(Saved entries)

^^^^^^^^^^^^^^^^

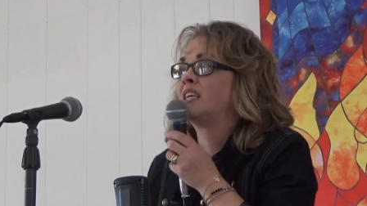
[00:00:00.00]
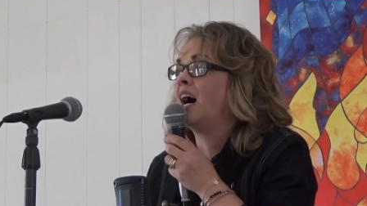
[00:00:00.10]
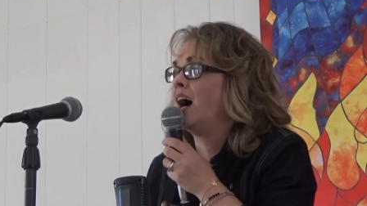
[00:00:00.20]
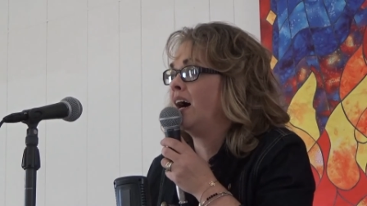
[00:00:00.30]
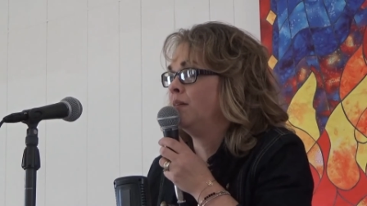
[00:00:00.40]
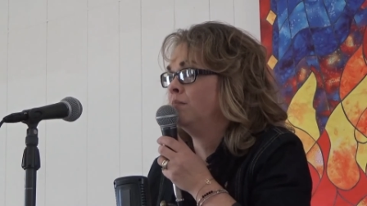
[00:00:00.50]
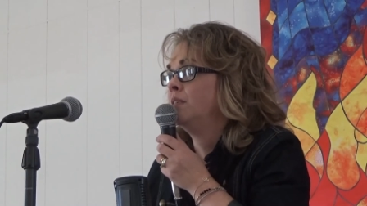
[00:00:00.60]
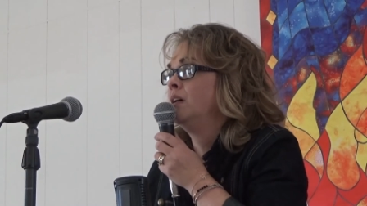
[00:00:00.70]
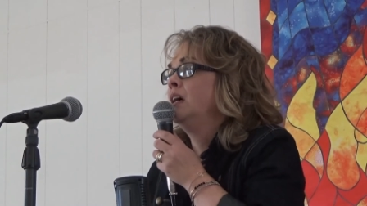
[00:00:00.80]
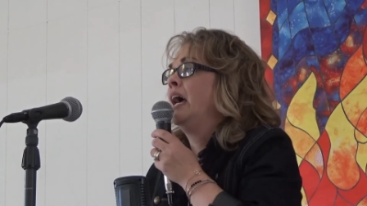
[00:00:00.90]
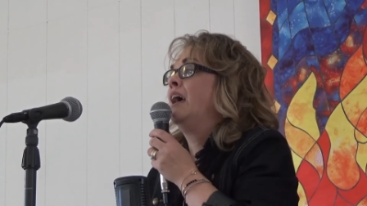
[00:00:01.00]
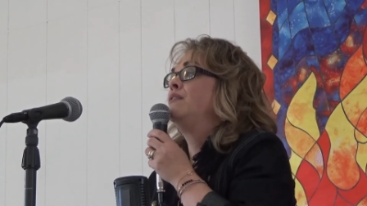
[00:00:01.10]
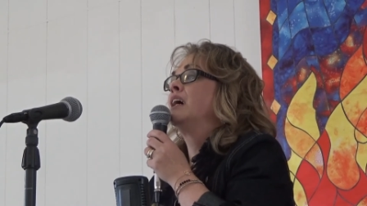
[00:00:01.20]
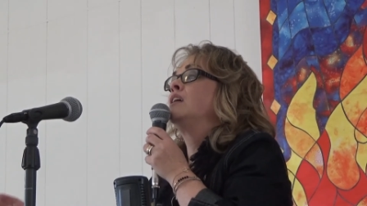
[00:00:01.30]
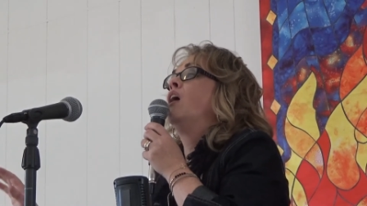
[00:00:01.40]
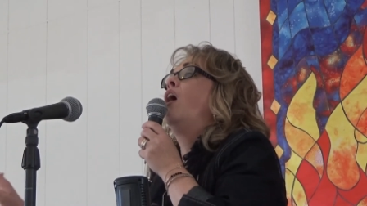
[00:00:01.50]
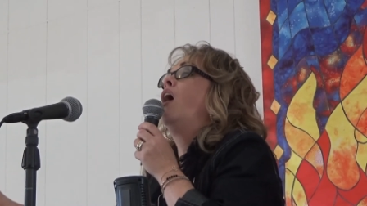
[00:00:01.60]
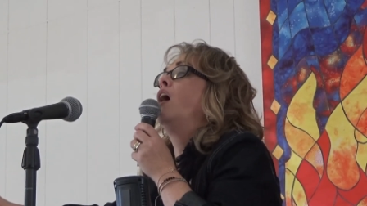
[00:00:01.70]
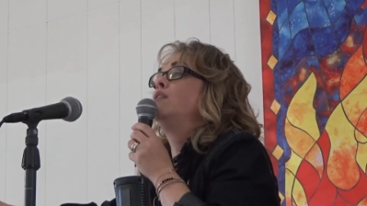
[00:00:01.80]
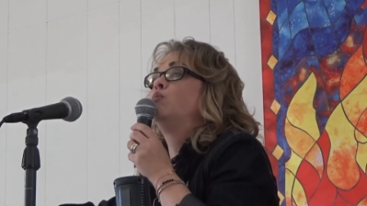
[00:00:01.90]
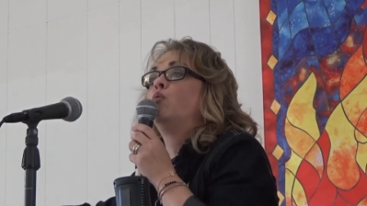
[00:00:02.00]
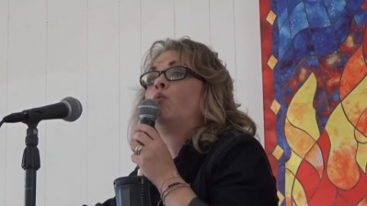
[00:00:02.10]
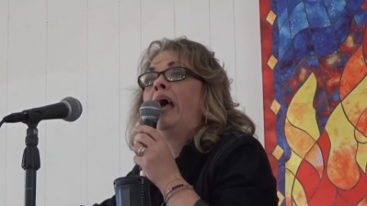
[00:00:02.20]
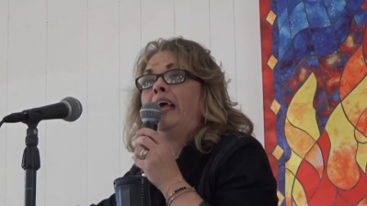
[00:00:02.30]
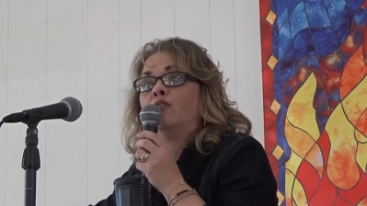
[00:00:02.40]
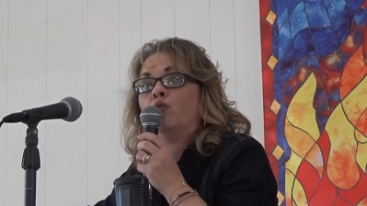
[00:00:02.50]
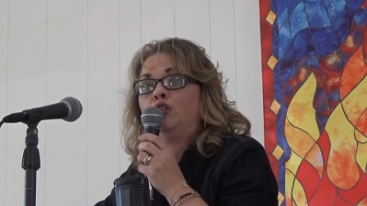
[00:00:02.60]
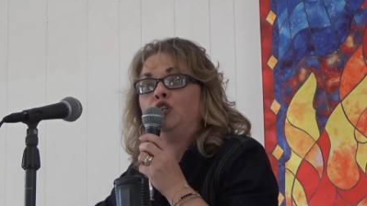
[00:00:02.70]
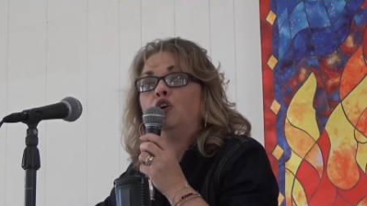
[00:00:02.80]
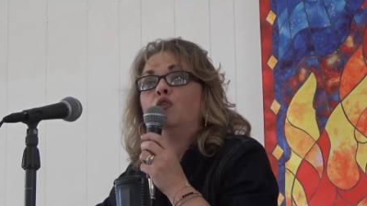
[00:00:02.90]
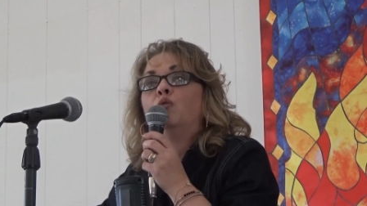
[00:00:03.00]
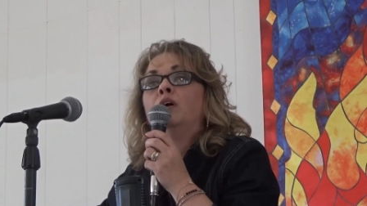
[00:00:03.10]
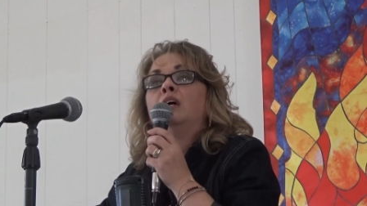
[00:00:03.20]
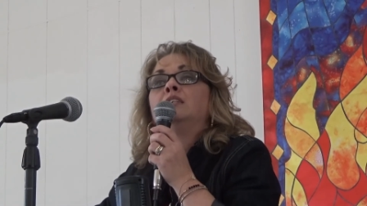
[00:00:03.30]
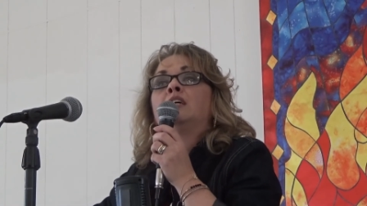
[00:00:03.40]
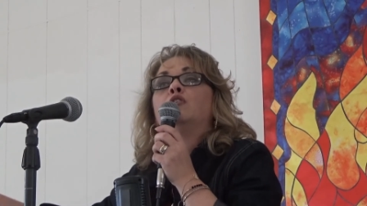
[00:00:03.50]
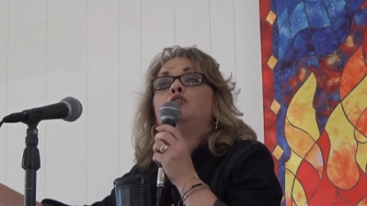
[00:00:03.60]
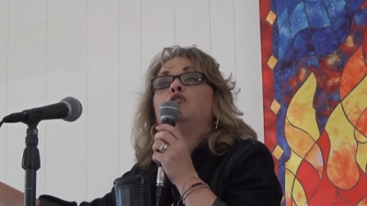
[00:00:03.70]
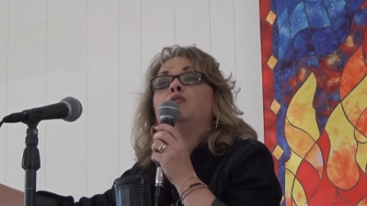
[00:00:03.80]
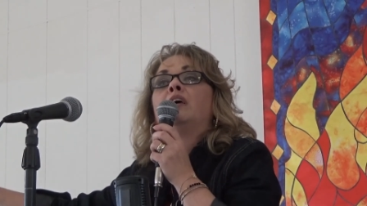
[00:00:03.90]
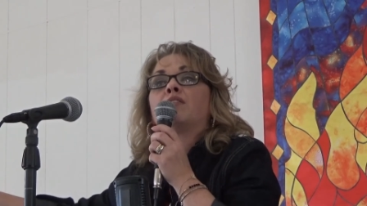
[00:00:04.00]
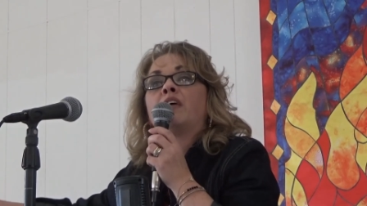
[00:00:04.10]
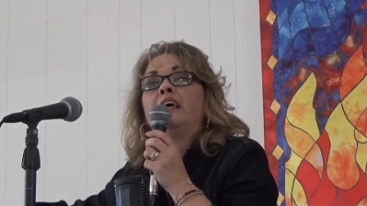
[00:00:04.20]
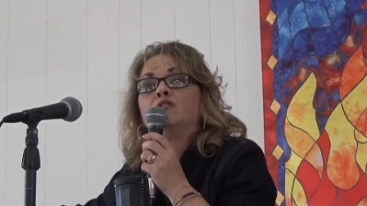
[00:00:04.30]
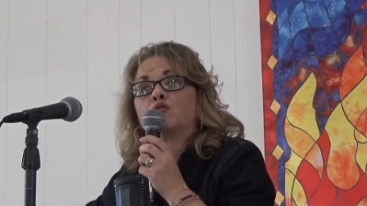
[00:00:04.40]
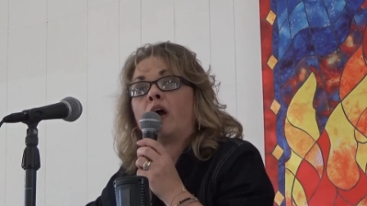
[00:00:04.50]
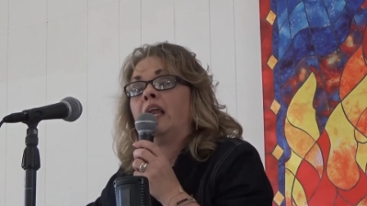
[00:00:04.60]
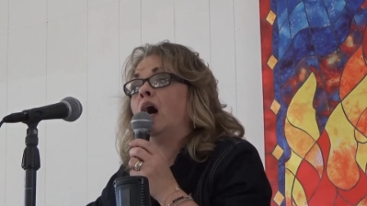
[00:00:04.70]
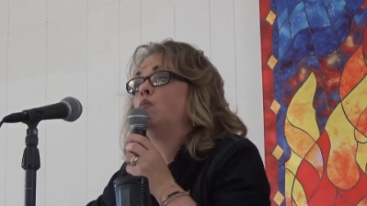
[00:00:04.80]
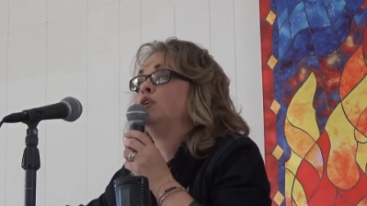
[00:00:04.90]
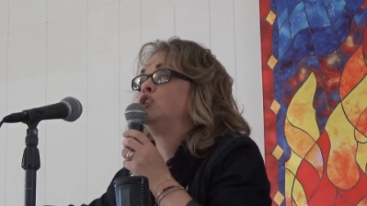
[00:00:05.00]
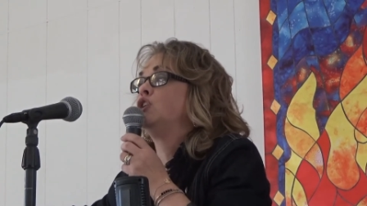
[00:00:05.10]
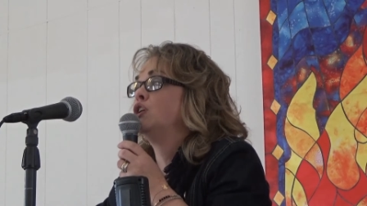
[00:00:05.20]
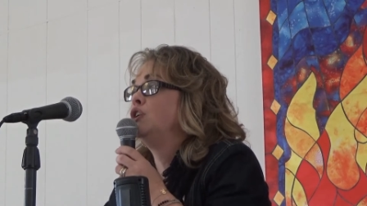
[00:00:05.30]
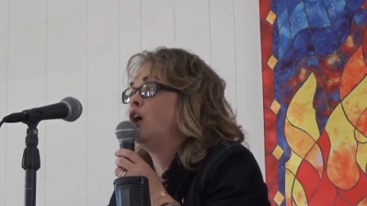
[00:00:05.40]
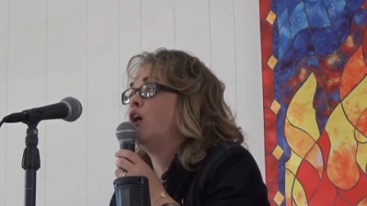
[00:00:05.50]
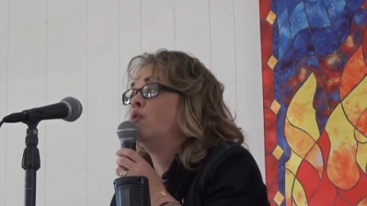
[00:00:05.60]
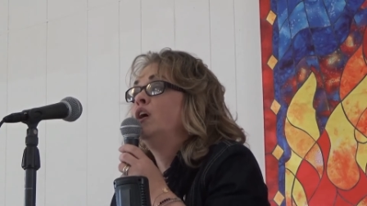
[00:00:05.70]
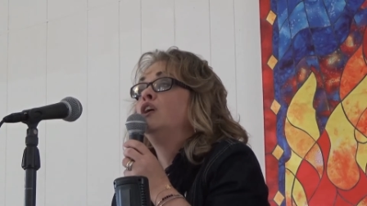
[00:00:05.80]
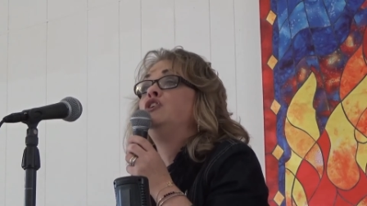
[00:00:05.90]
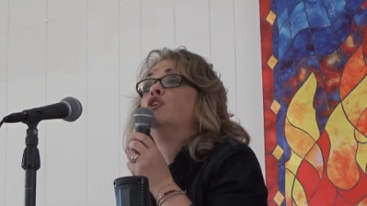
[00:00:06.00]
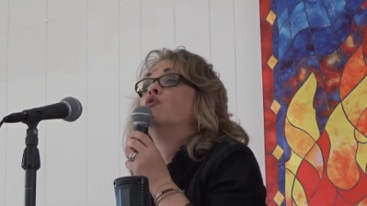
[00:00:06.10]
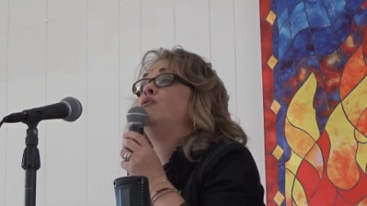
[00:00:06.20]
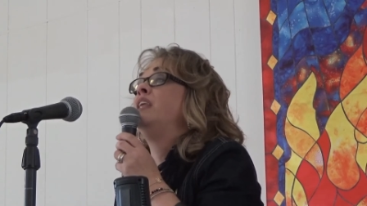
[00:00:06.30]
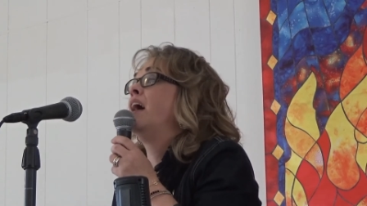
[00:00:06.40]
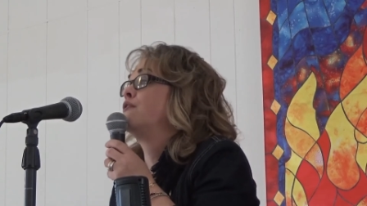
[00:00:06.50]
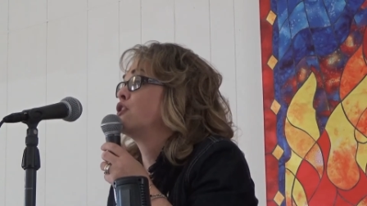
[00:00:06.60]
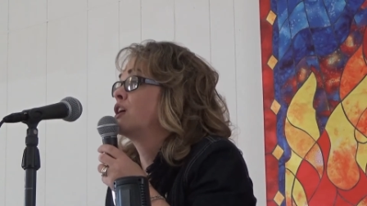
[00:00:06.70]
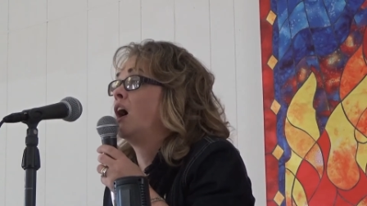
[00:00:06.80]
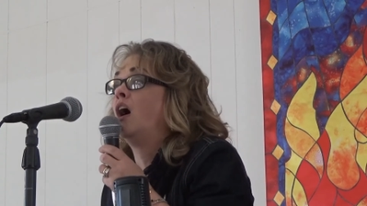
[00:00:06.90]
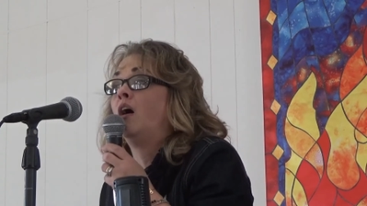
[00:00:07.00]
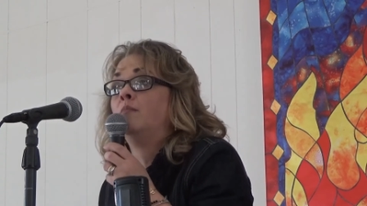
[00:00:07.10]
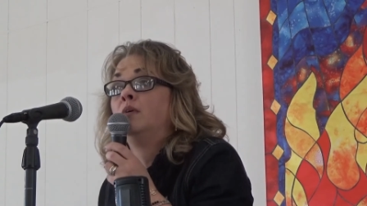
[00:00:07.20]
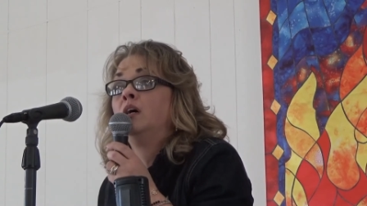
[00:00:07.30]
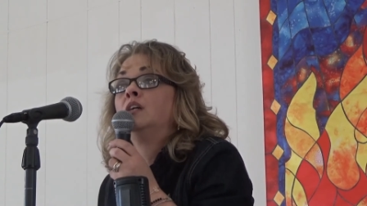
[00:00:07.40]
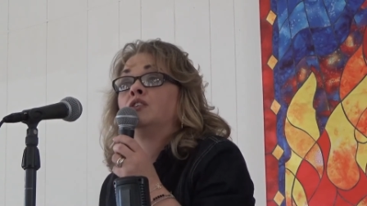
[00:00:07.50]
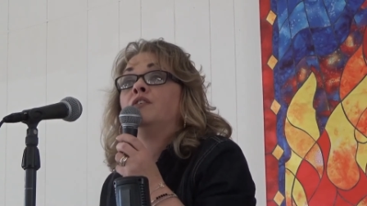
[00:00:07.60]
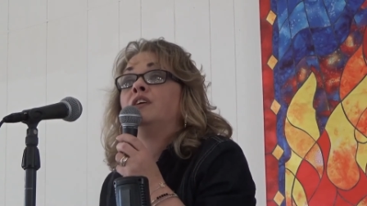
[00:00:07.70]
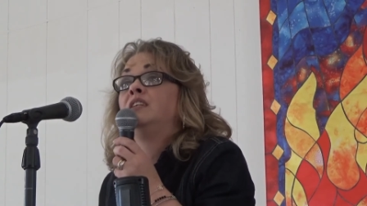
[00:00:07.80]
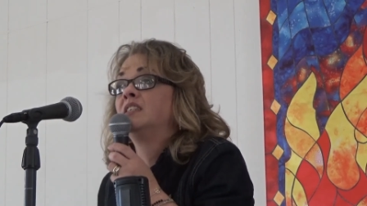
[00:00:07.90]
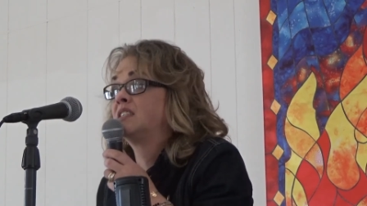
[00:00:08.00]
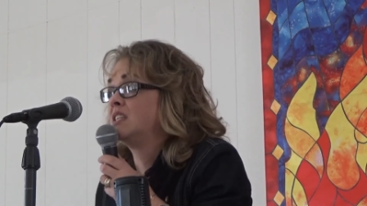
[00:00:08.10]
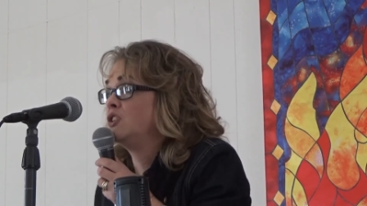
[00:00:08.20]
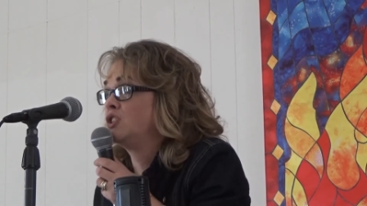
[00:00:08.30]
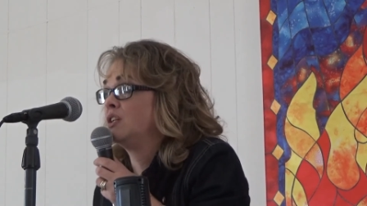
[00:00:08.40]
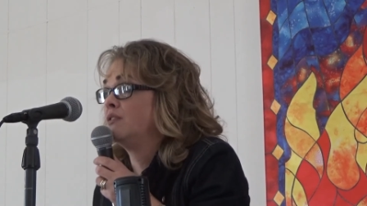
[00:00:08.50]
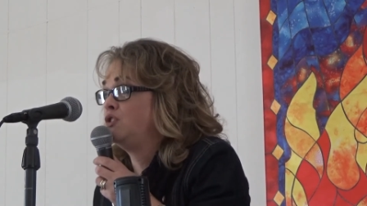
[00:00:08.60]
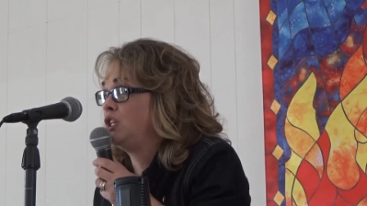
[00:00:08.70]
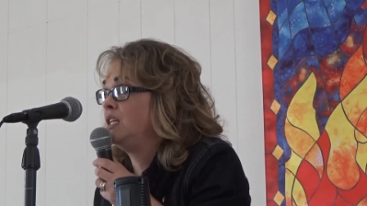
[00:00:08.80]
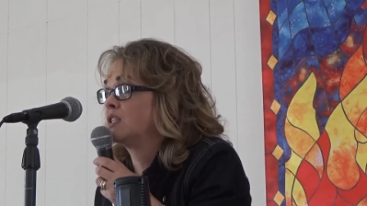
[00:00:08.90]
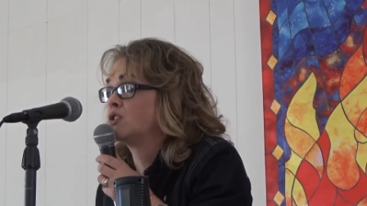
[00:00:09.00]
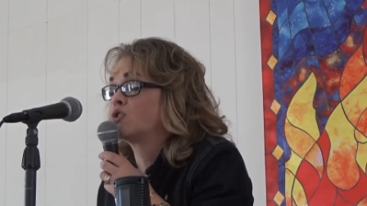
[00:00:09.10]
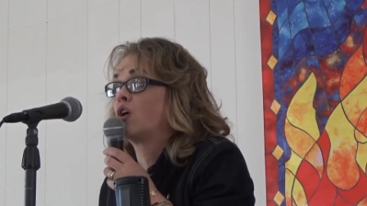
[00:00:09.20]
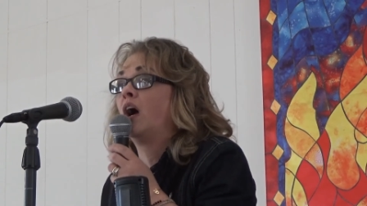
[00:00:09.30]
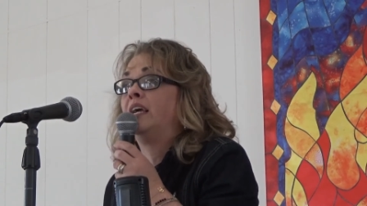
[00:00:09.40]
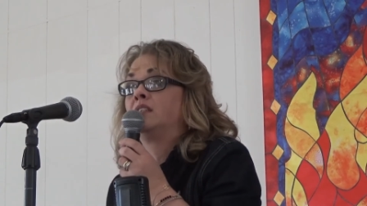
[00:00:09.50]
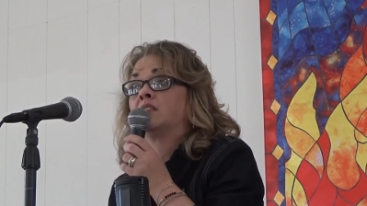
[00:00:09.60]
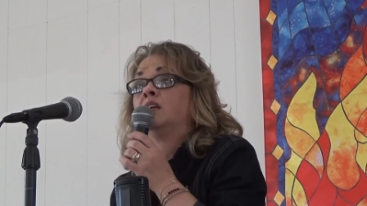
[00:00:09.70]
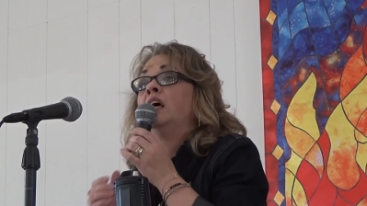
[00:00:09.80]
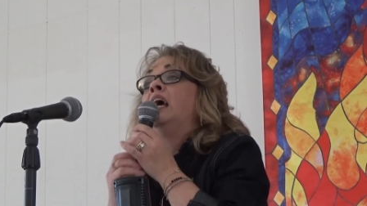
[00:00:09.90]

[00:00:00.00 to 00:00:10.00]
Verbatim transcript: time and that God will wait on you till you get things right. I want you to know you'll never come to the decision of Jesus Christ.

^^^^^^^^^^^^^^^^

Every line from the one containing "[00:00:02.50]" through the end of the entries above is to be copied exactly; pictures are to be left out.

> **RESPONSE**
[00:00:02.50]
[00:00:02.60]
[00:00:02.70]
[00:00:02.80]
[00:00:02.90]
[00:00:03.00]
[00:00:03.10]
[00:00:03.20]
[00:00:03.30]
[00:00:03.40]
[00:00:03.50]
[00:00:03.60]
[00:00:03.70]
[00:00:03.80]
[00:00:03.90]
[00:00:04.00]
[00:00:04.10]
[00:00:04.20]
[00:00:04.30]
[00:00:04.40]
[00:00:04.50]
[00:00:04.60]
[00:00:04.70]
[00:00:04.80]
[00:00:04.90]
[00:00:05.00]
[00:00:05.10]
[00:00:05.20]
[00:00:05.30]
[00:00:05.40]
[00:00:05.50]
[00:00:05.60]
[00:00:05.70]
[00:00:05.80]
[00:00:05.90]
[00:00:06.00]
[00:00:06.10]
[00:00:06.20]
[00:00:06.30]
[00:00:06.40]
[00:00:06.50]
[00:00:06.60]
[00:00:06.70]
[00:00:06.80]
[00:00:06.90]
[00:00:07.00]
[00:00:07.10]
[00:00:07.20]
[00:00:07.30]
[00:00:07.40]
[00:00:07.50]
[00:00:07.60]
[00:00:07.70]
[00:00:07.80]
[00:00:07.90]
[00:00:08.00]
[00:00:08.10]
[00:00:08.20]
[00:00:08.30]
[00:00:08.40]
[00:00:08.50]
[00:00:08.60]
[00:00:08.70]
[00:00:08.80]
[00:00:08.90]
[00:00:09.00]
[00:00:09.10]
[00:00:09.20]
[00:00:09.30]
[00:00:09.40]
[00:00:09.50]
[00:00:09.60]
[00:00:09.70]
[00:00:09.80]
[00:00:09.90]

[00:00:00.00 to 00:00:10.00]
Verbatim transcript: time and that God will wait on you till you get things right. I want you to know you'll never come to the decision of Jesus Christ.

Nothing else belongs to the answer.